What you are asked to do: Would you please transcribe, exactly as written, the lines of the entries below starting at the one that holds "[9:32.14-9:33.14]" and ending at the one that holds "[625.96-626.49s]", both included?

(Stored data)
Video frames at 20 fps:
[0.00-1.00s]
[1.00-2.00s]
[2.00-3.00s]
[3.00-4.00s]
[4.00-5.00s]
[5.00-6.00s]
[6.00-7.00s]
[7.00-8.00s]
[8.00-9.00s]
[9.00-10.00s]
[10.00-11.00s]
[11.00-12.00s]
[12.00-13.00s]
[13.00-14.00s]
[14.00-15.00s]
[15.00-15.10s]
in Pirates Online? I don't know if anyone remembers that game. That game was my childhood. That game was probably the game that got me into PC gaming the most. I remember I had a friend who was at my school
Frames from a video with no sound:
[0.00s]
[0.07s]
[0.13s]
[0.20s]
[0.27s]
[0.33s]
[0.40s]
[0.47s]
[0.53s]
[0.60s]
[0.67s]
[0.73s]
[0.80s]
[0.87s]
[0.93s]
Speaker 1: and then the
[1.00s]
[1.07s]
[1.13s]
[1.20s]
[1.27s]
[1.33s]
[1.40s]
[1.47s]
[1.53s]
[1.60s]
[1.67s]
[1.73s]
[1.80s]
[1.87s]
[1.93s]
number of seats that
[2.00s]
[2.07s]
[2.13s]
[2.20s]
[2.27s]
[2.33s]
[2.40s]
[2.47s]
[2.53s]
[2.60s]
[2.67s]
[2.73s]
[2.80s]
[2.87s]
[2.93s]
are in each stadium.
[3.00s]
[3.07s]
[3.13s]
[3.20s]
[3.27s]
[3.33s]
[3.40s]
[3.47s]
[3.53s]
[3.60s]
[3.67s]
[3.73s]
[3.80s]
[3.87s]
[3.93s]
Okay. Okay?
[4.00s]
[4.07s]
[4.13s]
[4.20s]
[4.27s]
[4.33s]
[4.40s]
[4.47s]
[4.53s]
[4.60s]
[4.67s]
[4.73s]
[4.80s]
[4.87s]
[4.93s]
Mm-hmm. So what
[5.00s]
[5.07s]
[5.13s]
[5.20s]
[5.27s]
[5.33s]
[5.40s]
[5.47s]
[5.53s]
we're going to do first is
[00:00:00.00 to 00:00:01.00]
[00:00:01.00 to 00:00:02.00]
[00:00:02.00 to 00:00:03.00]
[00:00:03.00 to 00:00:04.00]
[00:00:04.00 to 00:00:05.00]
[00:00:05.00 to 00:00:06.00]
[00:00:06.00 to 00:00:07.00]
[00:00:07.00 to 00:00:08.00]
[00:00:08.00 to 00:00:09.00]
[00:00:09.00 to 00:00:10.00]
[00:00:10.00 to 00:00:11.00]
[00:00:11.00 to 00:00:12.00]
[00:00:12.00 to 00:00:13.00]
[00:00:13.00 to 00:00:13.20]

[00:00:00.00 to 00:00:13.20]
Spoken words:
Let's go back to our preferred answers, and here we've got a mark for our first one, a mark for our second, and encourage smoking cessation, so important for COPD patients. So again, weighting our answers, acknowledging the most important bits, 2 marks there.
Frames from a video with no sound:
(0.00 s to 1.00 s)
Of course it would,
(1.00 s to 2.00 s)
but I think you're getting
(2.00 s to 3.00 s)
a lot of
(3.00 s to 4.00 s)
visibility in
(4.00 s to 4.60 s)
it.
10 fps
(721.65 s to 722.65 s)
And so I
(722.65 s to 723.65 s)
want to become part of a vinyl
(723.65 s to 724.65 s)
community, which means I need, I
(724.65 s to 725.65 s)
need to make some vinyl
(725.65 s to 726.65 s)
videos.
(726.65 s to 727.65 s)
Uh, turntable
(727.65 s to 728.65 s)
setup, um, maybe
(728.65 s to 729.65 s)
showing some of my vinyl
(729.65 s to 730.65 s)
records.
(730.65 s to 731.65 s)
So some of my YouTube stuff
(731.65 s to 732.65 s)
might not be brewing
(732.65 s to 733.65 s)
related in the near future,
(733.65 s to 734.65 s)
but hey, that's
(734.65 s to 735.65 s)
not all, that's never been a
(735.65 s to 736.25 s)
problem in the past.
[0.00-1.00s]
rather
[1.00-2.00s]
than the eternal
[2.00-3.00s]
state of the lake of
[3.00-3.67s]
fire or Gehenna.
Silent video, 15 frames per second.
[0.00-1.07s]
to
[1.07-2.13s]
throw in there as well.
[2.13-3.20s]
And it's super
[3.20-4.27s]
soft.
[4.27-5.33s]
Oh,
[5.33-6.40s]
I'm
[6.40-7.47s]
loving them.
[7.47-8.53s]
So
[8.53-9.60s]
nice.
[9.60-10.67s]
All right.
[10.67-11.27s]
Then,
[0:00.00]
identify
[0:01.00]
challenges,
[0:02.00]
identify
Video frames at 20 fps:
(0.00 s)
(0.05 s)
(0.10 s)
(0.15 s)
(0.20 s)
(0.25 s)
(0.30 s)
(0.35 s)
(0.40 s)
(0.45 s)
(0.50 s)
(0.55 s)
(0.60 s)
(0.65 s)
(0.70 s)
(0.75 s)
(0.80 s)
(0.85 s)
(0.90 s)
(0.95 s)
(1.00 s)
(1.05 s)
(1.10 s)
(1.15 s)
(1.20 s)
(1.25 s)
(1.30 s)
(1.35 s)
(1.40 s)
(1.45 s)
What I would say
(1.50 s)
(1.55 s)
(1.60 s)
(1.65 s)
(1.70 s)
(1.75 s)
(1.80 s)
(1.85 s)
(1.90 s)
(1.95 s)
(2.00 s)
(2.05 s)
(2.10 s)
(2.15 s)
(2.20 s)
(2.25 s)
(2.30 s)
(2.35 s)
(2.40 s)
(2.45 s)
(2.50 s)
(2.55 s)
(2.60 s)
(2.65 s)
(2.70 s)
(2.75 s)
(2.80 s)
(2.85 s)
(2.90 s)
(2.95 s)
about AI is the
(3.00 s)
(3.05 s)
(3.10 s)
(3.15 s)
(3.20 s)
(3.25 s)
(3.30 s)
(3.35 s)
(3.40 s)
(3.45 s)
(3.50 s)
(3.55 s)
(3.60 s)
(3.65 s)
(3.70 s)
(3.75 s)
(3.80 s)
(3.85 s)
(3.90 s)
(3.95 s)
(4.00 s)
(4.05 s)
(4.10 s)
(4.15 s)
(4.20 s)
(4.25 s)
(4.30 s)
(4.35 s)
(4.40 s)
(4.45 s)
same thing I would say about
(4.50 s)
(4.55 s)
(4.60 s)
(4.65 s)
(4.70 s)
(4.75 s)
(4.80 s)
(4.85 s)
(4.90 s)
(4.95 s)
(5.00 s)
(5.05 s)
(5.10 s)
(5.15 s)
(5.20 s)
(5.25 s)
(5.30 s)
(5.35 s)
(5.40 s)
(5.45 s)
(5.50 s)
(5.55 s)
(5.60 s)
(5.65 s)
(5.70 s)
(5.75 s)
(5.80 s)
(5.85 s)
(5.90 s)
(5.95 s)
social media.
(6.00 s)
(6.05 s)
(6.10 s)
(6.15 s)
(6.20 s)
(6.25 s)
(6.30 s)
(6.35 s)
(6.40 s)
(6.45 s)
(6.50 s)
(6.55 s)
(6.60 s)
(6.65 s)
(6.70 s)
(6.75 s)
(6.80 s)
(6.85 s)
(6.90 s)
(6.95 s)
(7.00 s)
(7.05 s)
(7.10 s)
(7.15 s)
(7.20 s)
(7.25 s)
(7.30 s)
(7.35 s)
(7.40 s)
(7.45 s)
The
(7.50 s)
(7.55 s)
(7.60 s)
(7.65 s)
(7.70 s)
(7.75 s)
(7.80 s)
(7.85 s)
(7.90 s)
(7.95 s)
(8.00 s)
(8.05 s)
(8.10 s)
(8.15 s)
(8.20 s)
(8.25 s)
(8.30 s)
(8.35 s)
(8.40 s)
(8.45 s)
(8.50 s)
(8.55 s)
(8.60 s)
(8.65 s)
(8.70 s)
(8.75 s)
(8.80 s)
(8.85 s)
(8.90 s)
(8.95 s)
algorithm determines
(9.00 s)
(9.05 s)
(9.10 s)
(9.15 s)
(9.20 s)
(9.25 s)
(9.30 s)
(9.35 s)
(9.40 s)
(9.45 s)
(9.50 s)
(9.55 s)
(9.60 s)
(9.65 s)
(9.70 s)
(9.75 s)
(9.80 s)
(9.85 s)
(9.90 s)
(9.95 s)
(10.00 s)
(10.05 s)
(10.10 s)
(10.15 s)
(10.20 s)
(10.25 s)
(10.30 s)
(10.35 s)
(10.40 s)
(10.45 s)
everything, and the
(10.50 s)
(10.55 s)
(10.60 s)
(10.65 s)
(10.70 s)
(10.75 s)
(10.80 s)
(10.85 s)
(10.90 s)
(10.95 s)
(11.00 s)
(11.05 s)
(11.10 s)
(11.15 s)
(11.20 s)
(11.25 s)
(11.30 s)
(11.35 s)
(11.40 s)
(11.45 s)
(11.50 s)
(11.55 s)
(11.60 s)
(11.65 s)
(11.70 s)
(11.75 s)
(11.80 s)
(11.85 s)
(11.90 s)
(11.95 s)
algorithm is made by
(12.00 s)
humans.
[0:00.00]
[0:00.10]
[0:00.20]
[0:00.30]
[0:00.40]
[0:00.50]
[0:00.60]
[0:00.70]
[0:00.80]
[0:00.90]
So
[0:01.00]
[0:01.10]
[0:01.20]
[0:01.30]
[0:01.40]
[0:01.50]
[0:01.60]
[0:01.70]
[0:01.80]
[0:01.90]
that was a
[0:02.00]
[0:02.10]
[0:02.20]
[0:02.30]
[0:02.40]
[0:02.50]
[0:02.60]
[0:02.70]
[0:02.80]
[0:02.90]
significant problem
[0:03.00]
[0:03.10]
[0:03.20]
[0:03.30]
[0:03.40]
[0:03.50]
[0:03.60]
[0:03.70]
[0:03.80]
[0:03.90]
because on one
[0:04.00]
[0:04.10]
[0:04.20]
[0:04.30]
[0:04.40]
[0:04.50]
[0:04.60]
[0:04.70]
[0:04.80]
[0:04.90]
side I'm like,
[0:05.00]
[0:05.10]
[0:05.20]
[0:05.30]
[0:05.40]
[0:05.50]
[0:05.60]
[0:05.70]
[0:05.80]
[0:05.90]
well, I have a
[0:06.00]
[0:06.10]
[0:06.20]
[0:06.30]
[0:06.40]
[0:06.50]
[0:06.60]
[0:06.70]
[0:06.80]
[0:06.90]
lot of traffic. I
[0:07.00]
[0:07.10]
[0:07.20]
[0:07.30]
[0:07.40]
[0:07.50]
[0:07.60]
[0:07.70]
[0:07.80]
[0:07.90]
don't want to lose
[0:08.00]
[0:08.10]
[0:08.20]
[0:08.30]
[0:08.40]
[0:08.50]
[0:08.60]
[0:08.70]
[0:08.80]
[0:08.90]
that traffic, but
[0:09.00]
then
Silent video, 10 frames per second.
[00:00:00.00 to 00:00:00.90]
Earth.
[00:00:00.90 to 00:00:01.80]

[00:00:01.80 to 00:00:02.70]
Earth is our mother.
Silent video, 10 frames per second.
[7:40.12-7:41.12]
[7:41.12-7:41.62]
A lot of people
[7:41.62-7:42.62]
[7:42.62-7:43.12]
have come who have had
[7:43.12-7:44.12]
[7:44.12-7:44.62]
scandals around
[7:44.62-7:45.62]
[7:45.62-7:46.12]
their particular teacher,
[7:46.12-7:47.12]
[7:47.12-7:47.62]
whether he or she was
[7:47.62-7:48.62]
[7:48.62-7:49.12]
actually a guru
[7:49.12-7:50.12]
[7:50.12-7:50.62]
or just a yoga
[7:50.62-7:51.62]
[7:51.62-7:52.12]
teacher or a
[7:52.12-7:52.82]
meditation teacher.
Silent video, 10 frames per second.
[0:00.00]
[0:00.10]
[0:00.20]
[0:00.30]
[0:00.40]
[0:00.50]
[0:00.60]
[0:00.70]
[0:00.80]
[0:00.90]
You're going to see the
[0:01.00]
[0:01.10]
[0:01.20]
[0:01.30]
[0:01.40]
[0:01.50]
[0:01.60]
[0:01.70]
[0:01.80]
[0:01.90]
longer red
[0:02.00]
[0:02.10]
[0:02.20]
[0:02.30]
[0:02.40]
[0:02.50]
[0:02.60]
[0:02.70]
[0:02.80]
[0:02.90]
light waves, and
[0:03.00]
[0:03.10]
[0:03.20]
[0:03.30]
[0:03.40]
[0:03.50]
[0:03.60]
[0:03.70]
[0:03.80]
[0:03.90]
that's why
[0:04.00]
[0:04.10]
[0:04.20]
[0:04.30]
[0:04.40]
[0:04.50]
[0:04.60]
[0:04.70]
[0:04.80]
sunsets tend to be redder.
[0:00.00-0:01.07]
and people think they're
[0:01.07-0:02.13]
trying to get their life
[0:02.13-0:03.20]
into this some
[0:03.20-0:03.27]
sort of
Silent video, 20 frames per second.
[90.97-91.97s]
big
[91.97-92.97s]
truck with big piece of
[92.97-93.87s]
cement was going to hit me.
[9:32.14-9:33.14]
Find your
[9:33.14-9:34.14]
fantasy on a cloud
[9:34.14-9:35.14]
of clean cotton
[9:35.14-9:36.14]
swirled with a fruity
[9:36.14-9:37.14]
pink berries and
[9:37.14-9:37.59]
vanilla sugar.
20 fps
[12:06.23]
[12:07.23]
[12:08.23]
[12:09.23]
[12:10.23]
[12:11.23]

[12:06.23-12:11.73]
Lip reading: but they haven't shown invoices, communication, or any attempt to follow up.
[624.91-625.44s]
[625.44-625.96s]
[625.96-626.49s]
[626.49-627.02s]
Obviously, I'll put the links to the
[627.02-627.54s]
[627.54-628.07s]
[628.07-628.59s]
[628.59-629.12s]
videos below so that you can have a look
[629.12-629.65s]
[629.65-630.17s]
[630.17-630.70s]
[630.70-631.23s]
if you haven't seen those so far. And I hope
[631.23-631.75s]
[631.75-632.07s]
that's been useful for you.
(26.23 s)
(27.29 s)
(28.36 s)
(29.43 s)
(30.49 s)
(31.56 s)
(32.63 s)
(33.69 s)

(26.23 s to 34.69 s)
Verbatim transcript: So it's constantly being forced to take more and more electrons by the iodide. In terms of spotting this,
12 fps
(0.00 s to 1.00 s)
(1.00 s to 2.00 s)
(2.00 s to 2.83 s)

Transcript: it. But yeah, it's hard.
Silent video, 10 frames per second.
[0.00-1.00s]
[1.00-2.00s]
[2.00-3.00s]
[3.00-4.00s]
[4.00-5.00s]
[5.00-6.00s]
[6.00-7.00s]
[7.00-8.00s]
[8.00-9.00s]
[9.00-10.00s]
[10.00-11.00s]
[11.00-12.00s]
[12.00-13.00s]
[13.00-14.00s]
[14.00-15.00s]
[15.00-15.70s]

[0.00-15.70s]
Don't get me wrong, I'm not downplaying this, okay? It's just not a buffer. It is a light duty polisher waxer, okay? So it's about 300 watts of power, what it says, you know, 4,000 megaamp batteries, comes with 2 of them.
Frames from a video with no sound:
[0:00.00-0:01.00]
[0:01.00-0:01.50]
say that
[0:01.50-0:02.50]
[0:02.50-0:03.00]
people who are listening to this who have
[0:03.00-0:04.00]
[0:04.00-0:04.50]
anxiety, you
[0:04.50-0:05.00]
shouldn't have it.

Output:
[9:32.14-9:33.14]
Find your
[9:33.14-9:34.14]
fantasy on a cloud
[9:34.14-9:35.14]
of clean cotton
[9:35.14-9:36.14]
swirled with a fruity
[9:36.14-9:37.14]
pink berries and
[9:37.14-9:37.59]
vanilla sugar.
20 fps
[12:06.23]
[12:07.23]
[12:08.23]
[12:09.23]
[12:10.23]
[12:11.23]

[12:06.23-12:11.73]
Lip reading: but they haven't shown invoices, communication, or any attempt to follow up.
[624.91-625.44s]
[625.44-625.96s]
[625.96-626.49s]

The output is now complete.